Cuando un bebé llora, es señal de que está cansado o con hambre, ¿verdad? Bien, según los médicos de la Universidad Brown, diferencias sutiles en el lloro de un recién nacido también dan pistas importantes de otros problemas. Diseñaron un programa informático que mide el tono, el volumen y la calidad del sonido para determinar si algo está mal en el sistema nervioso central del bebé.
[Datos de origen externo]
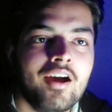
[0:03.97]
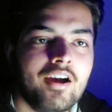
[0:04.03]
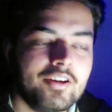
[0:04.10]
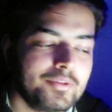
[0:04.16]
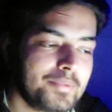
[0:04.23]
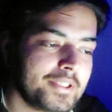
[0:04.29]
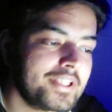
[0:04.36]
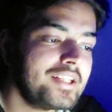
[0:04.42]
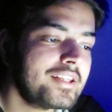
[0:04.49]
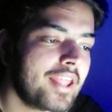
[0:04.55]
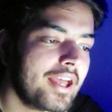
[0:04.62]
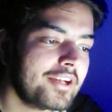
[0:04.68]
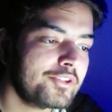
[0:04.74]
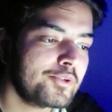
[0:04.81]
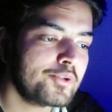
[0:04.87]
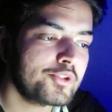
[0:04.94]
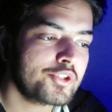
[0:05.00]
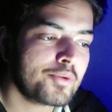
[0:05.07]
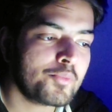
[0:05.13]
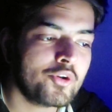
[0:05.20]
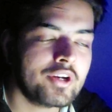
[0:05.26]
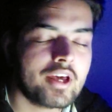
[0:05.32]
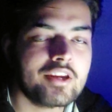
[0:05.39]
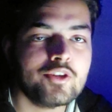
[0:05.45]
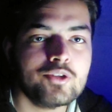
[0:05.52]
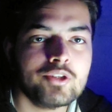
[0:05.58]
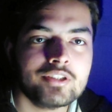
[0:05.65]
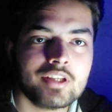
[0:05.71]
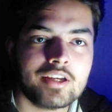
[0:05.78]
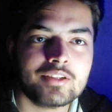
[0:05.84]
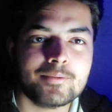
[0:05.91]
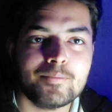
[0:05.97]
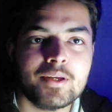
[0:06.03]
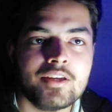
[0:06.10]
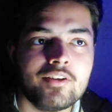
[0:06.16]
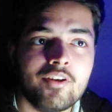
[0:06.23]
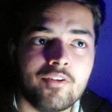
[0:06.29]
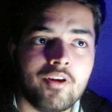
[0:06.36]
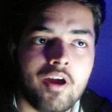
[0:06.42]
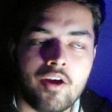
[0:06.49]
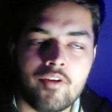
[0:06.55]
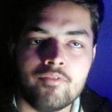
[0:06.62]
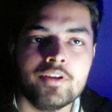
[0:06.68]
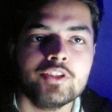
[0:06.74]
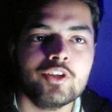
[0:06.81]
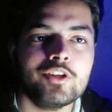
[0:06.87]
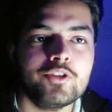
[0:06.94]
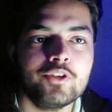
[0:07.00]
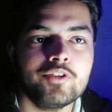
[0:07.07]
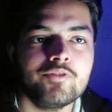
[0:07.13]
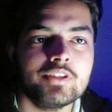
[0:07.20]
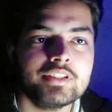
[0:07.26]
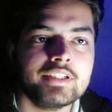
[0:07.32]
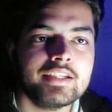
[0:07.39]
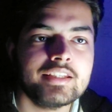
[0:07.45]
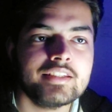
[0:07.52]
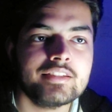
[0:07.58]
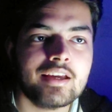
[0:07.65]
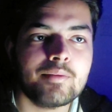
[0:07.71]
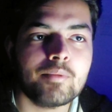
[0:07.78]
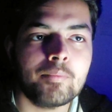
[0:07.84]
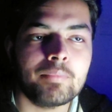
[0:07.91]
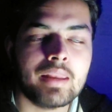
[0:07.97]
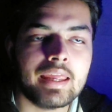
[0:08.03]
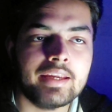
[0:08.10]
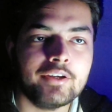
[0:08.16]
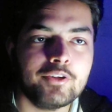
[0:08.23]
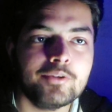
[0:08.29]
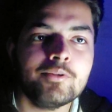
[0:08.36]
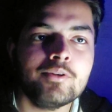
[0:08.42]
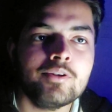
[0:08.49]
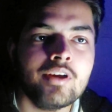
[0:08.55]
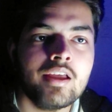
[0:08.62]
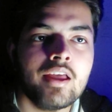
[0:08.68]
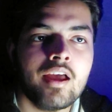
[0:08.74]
A special thanks to Rishabh Kothari, who has asked me which all universities I am applying to.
Isaías profetizó que Dios oiría los distintos clamores de su pueblo, determinaría la condición del corazón y respondería con gracia. Judá, en lugar de consultar a Dios, había ignorado a su profeta y buscó ayuda en una alianza con Egipto (Isaías 30:1-7). Dios les dijo que si seguían en su rebeldía, serían derrotados y humillados. Sin embargo, también anhelaba «tener piedad de [ellos], y […] misericordia» (v. 18). El rescate llegaría, pero solo a través del arrepentimiento y la fe. Si el pueblo de Dios clamaba a Él, el Señor perdonaría sus pecados y les renovaría su vitalidad espiritual.
Lo mismo es verdad hoy para los creyentes en Jesús. Cuando nuestros clamores distintivos de arrepentimiento y confianza llegan a los oídos de nuestro Padre celestial, Él oye, perdona y renueva nuestro gozo y esperanza.